• **Action item**: Your output must be the lines below from the line containing "[0:00.50-0:00.60]" to the line containing "Transcript, with fillers: stuff", both lines included, reproduced exactly and without pictures.

[Start of Attachment]

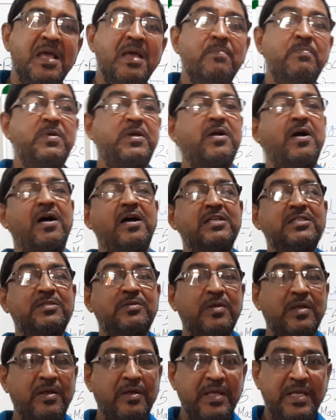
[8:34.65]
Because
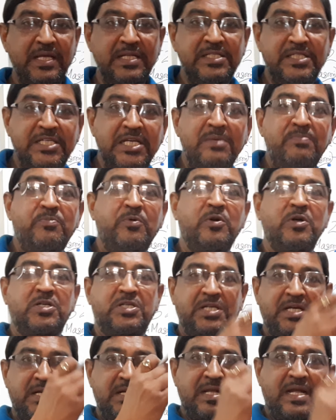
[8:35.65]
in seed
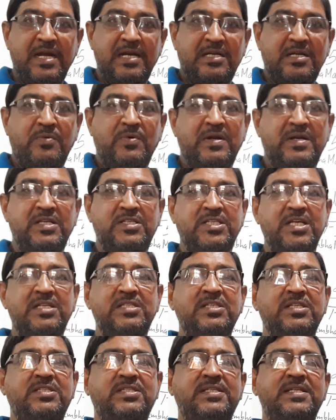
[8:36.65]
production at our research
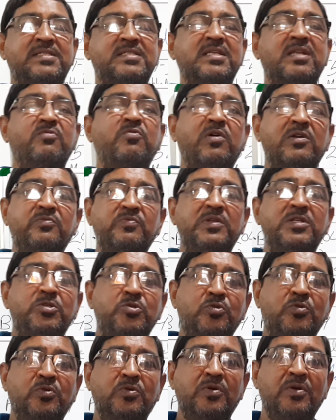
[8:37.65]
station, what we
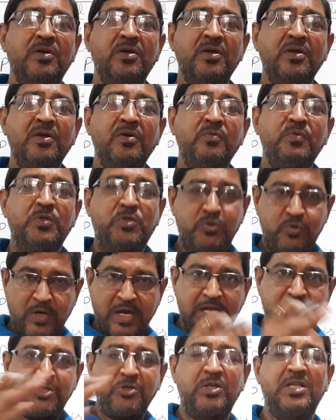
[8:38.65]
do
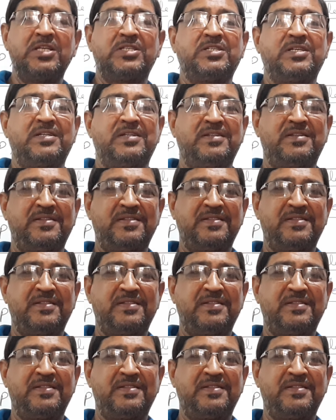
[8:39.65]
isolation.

[End of Attachment]
[Start of Attachment]

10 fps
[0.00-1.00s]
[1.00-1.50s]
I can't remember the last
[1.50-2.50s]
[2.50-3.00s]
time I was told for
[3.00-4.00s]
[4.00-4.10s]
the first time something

[End of Attachment]
[Start of Attachment]

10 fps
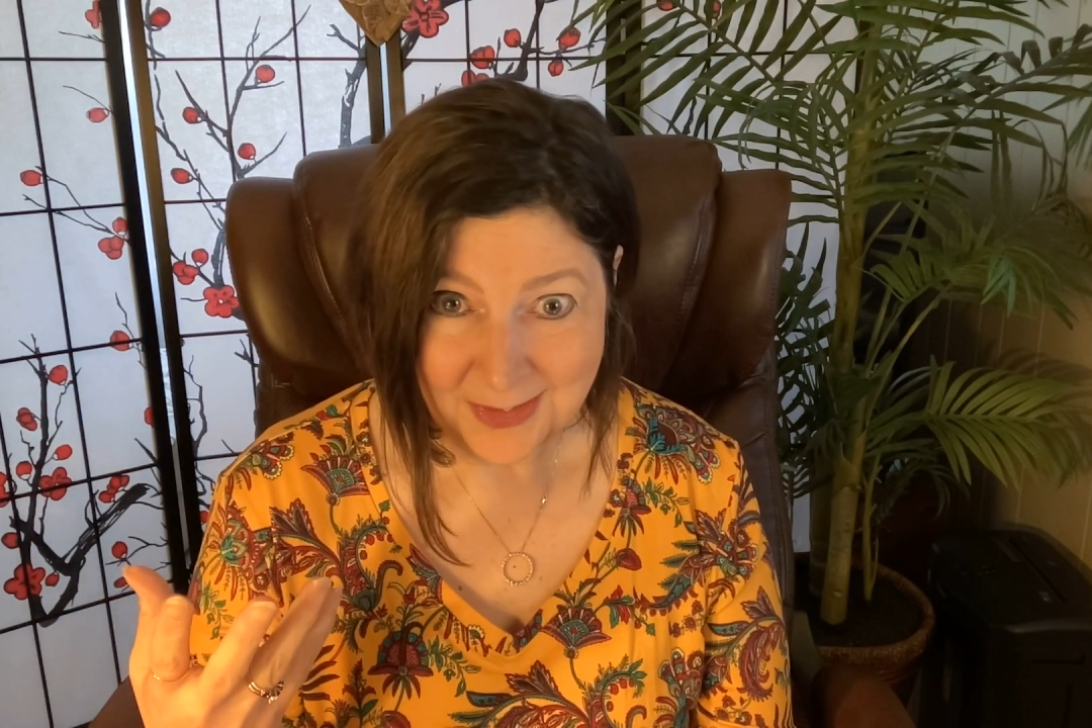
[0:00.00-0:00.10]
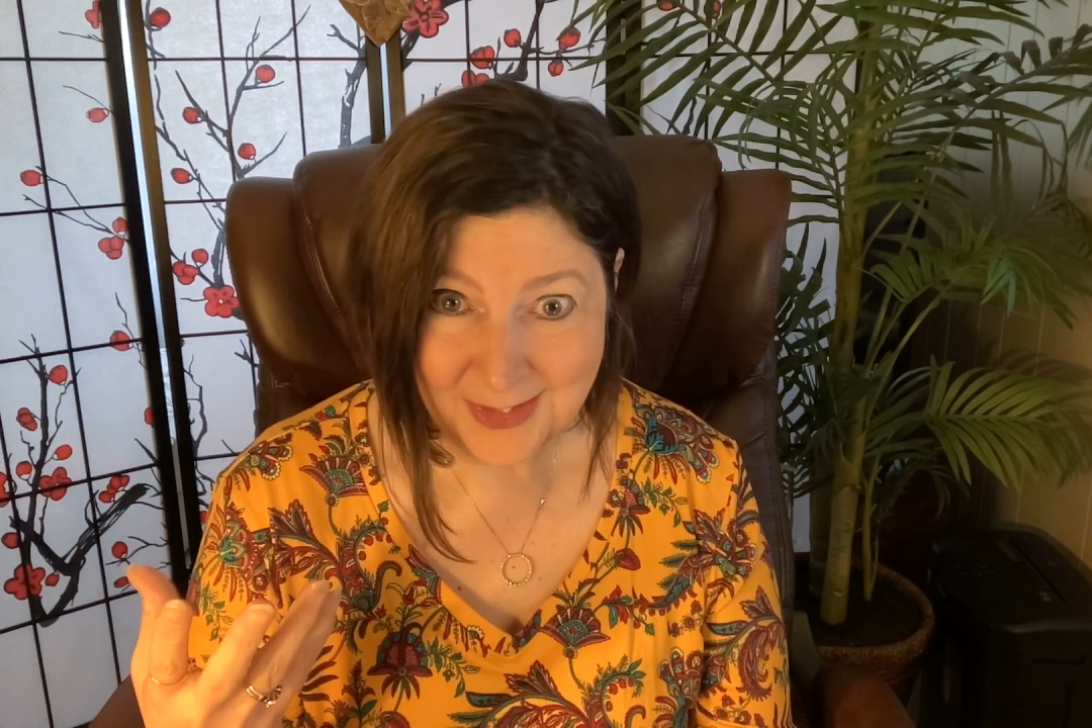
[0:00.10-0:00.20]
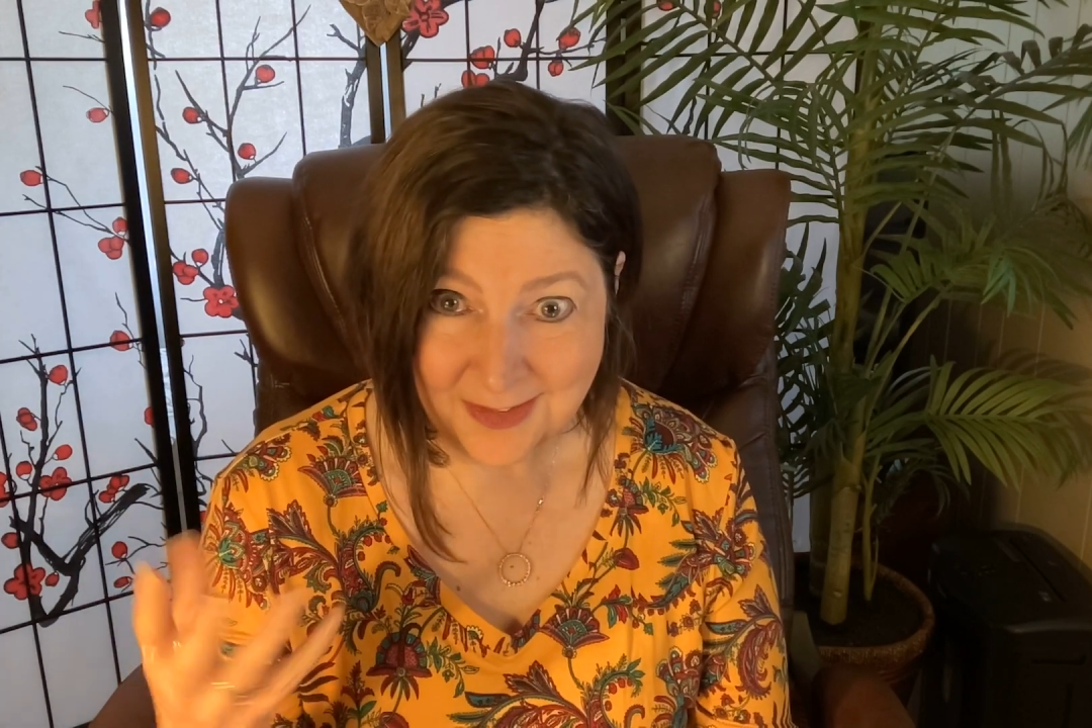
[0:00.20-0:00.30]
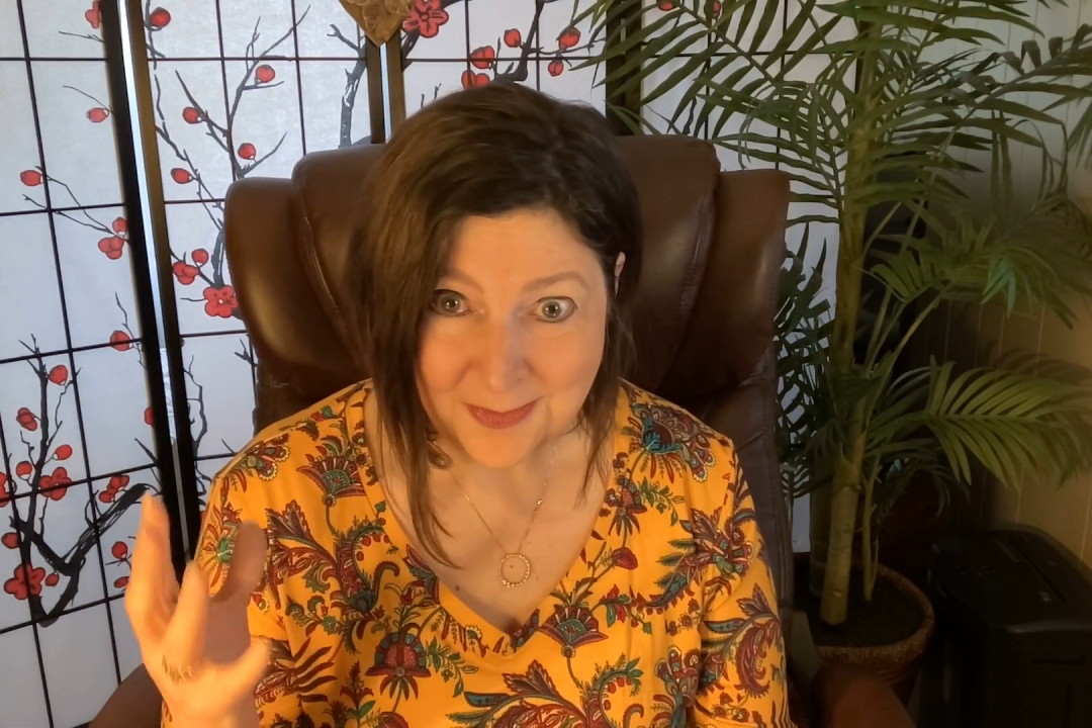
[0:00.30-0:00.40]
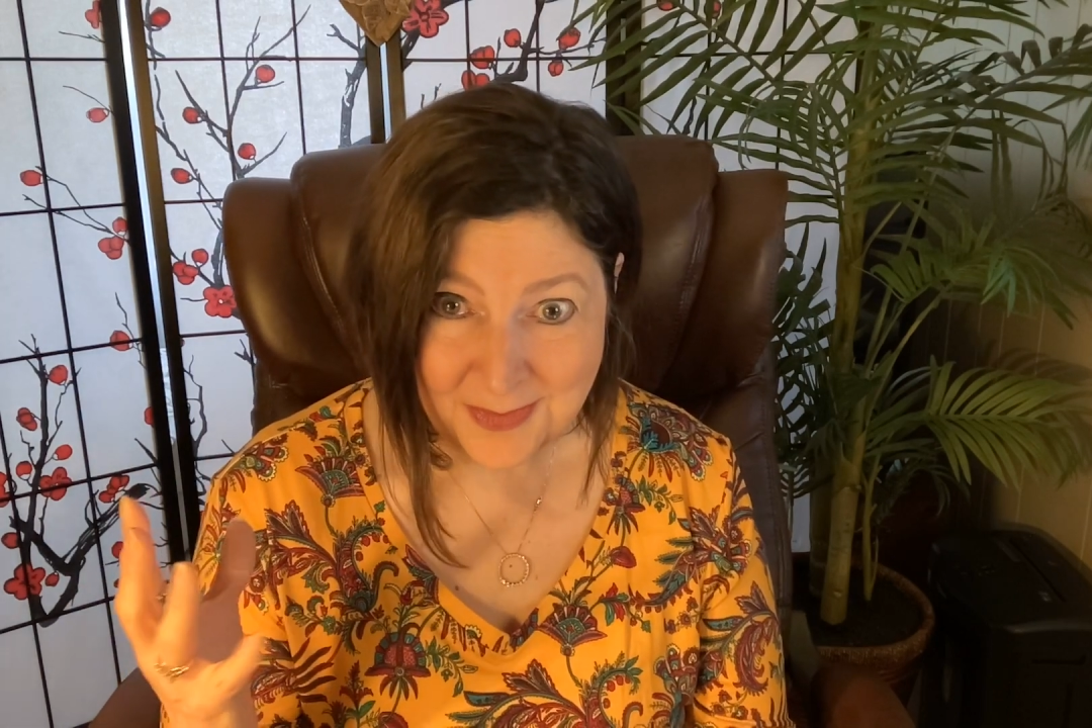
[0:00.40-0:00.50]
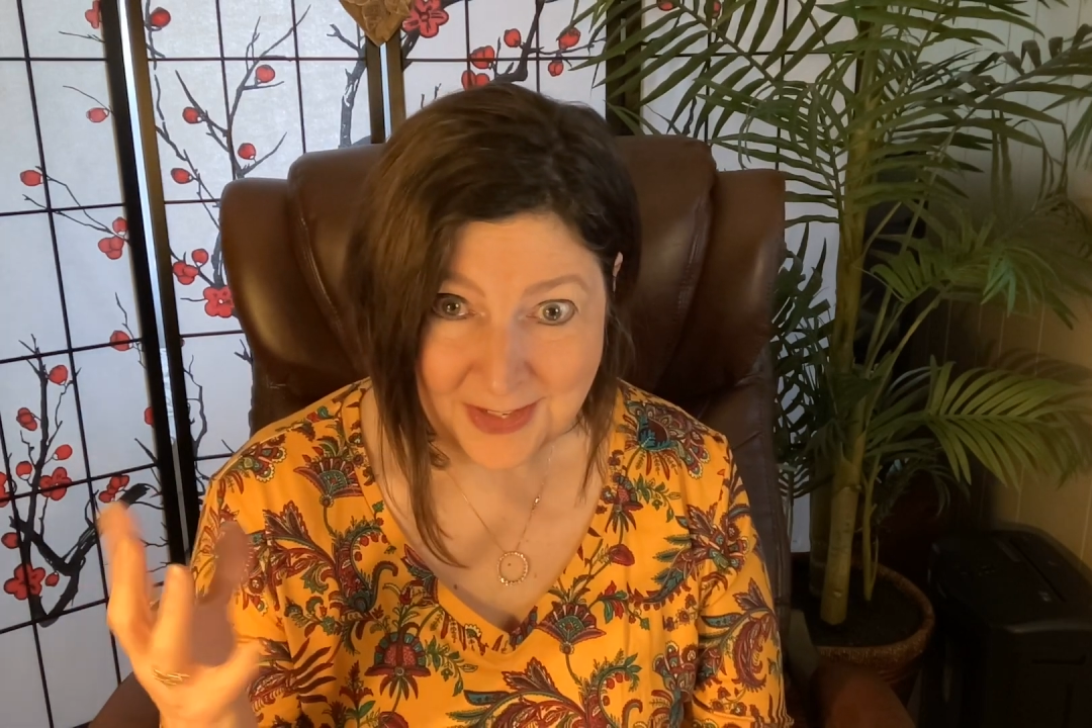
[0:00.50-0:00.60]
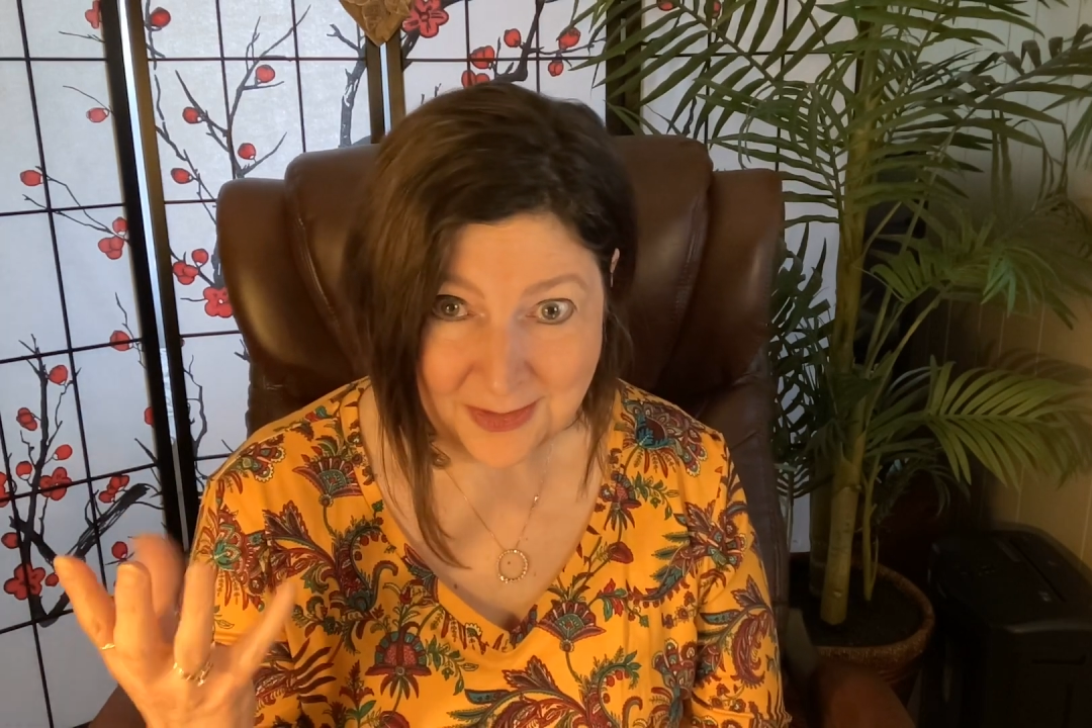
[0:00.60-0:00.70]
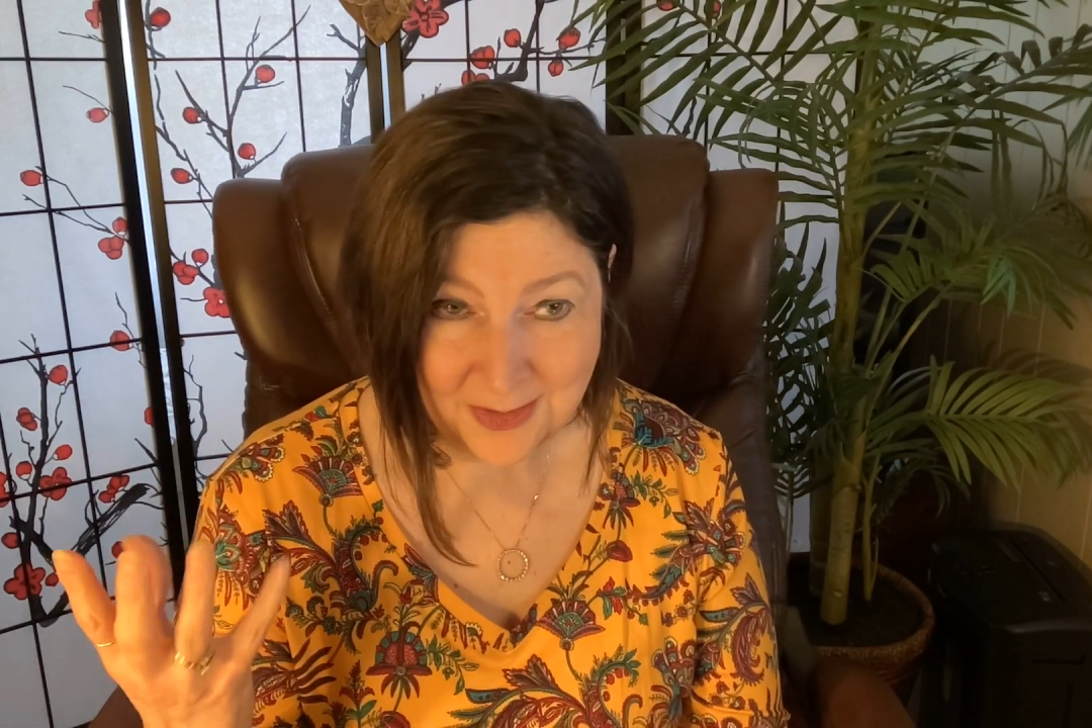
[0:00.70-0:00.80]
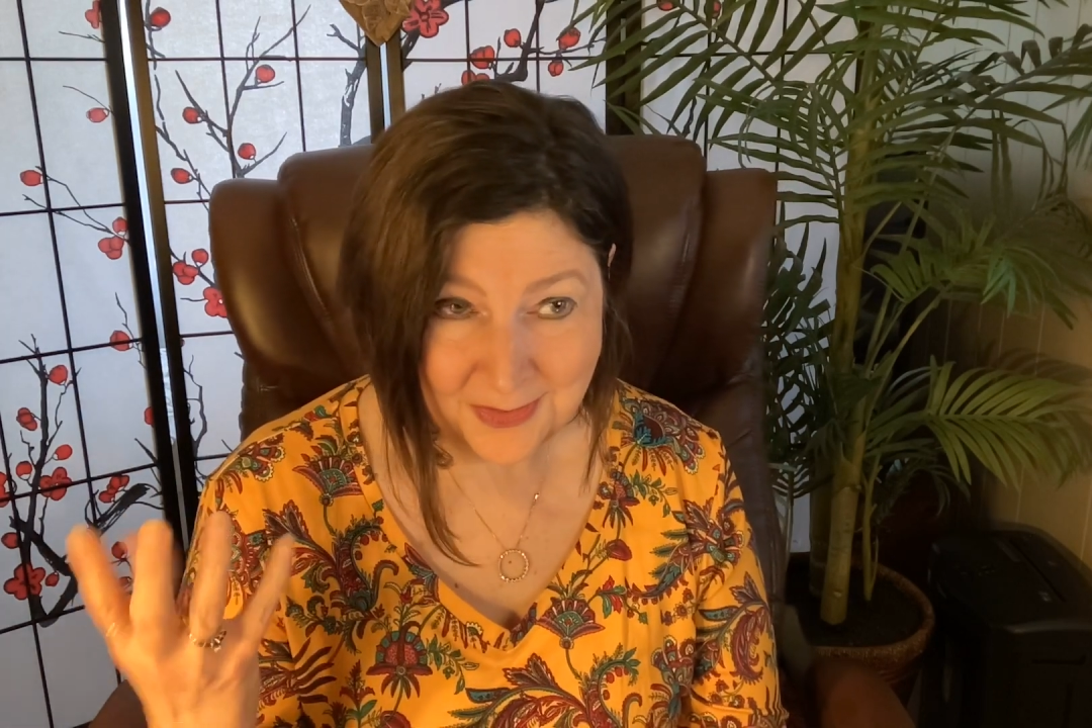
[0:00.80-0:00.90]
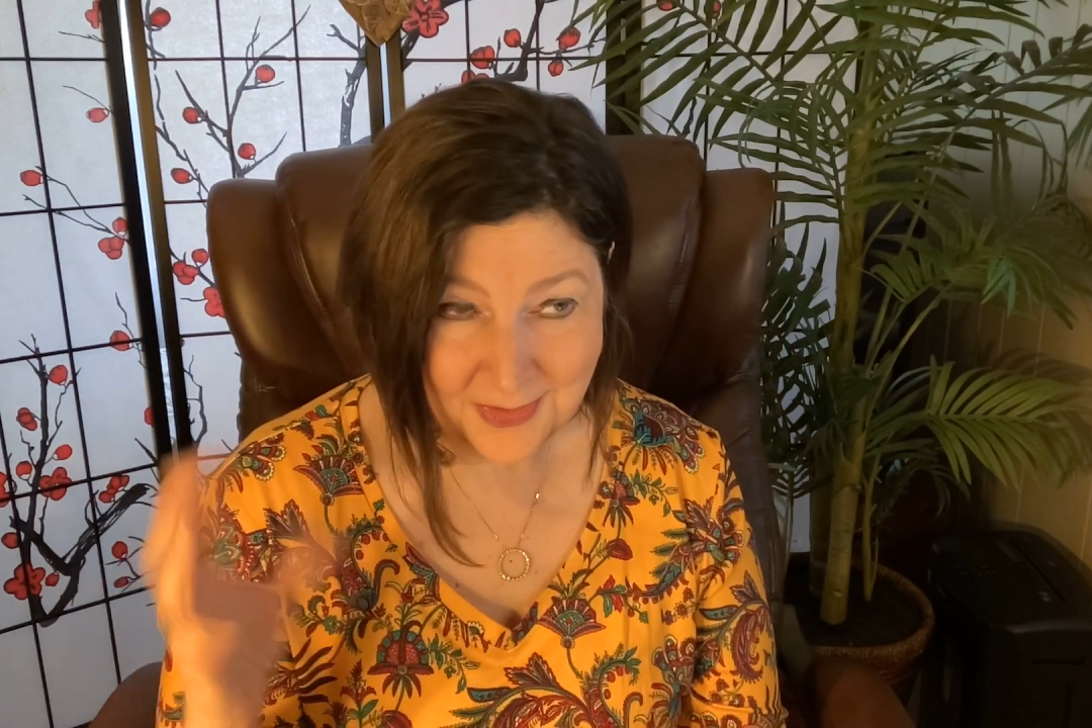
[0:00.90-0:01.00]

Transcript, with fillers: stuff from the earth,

[End of Attachment]

• **Solution for this exercise**:
[0:00.50-0:00.60]
[0:00.60-0:00.70]
[0:00.70-0:00.80]
[0:00.80-0:00.90]
[0:00.90-0:01.00]

Transcript, with fillers: stuff from the earth,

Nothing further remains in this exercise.